There are two possible modes of delivery. Teaching in person may be provided in computer laboratories (for modules concerning analytical and programming techniques, which will consist of traditional lessons interspersed with practical demonstrations of the use of software tools. Scientific publishing, writing and social media modules will be presented in standard classrooms. Exercises will be set during lessons (some will be expected to be completed outside the set timetable of lessons), followed by class discussions.

In the event that teaching in person is not possible, online teaching will be provided though appropriate online platforms (such as Webex).

Oggetto:

Learning assessment methods

Assessments will be made both through exercises given during the lesson, and through set homework. No formal mark will be given, but attribution of credits will be based on delivery of set exercises.

Oggetto:

Program

The course will be divided into 6 modules for a total of 40 hours. A full timetable will be published in due course.

  1. Maximizing the Impact of your Research (Dan Chamberlain & Enrico Caprio) – 2 hours

This module is divided into two parts which will run in alternate years. The use of bibliometric indices (e.g. H-index, i-10, Impact Factors) to assess the ‘quality’ of both researchers and publications is now common in research. In the first part, we will consider how these indices are used in science, and how they relate to the publishing process, ultimately using this information to improve the impact of our published research. We will also discuss the pros and cons of the bibliometric approach.  In the second part, we will review the role of social media in communicating research, including the use of altmetrics (essentially, bibliometrics for social media). We will also look at techniques to maximise the reach of social media communications in the scientific community.

  1. Scientific Writing (Dan Chamberlain) - 4 hours

It is extremely important to communicate the results of scientific research in a clear, logical manner. In this module, we will consider how to structure a scientific paper, and then go through each part of the paper in detail, addressing techniques to enhance clarity and readability, and improve the visual impact of the paper through figures and tables. Although this module is not an English course, we will also look at some common mistakes that are made by non-native English speakers. The course will include an exercise of class discussion and set homework.

  1. Introduction to UNIX Environment and Command Line Basics (Stefano Ghignone) – 6 hours

UNIX is an operating system which was first developed in the 1960s, and has been under constant development ever since.

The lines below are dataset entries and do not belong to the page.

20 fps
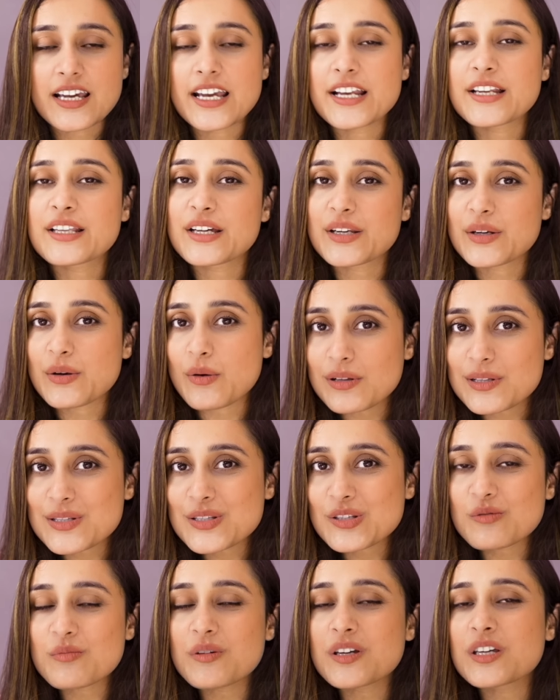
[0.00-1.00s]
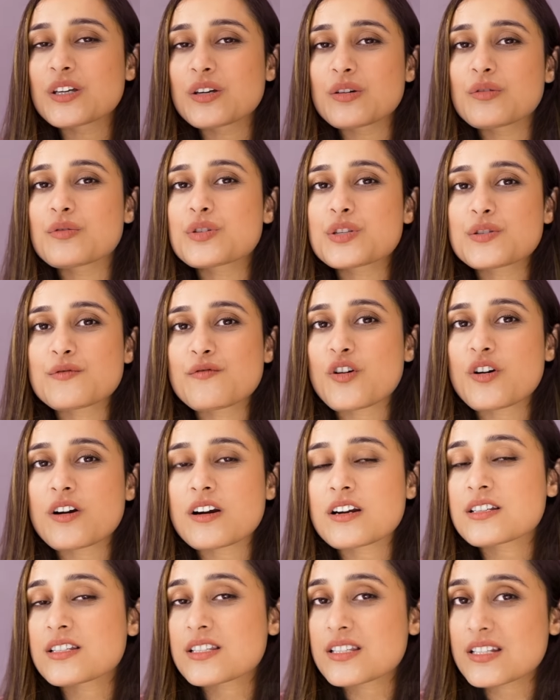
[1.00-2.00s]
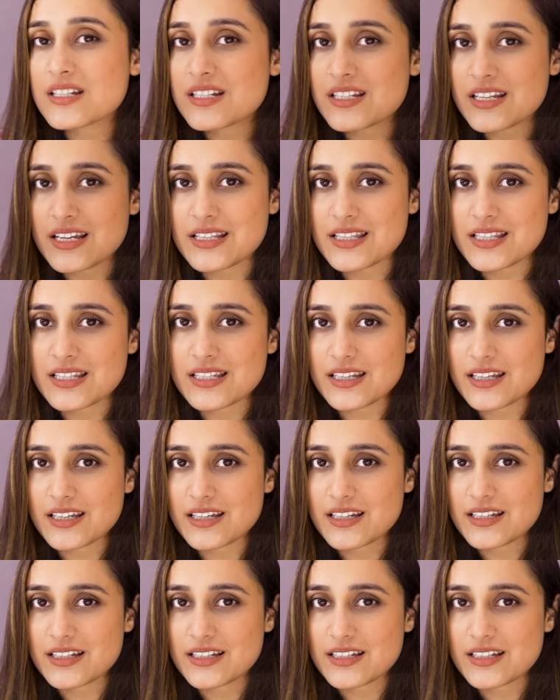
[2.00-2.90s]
It can also be used for suggesting.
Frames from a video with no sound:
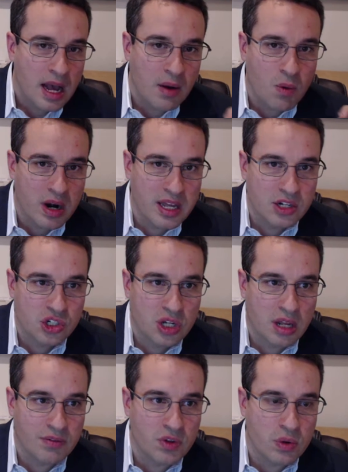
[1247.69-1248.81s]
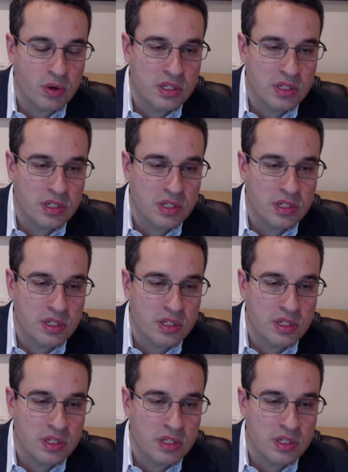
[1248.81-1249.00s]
I want to get a shot of the view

By operating system, we mean the group of programs which make the computer work. UNIX is a stable, multi-user, multi-tasking system for servers, desktops and laptops, and it is popular in bioinformatics because of its powerful command-line tools that make scripting and performing automated analyses relatively easy. In this brief introductory course, we will focus on commands, those pesky little words you type on a command line prompt to tell the system what to do. The logic behind the command line concept is fundamental for understanding the functioning of the R statistical environment. We will learn the basics of the Unix environment and how to interact with it through the terminal, how to move around the Filesystem, how to view and edit Files, how to manipulate Files and Directories, and some basic Bioinformatic examples.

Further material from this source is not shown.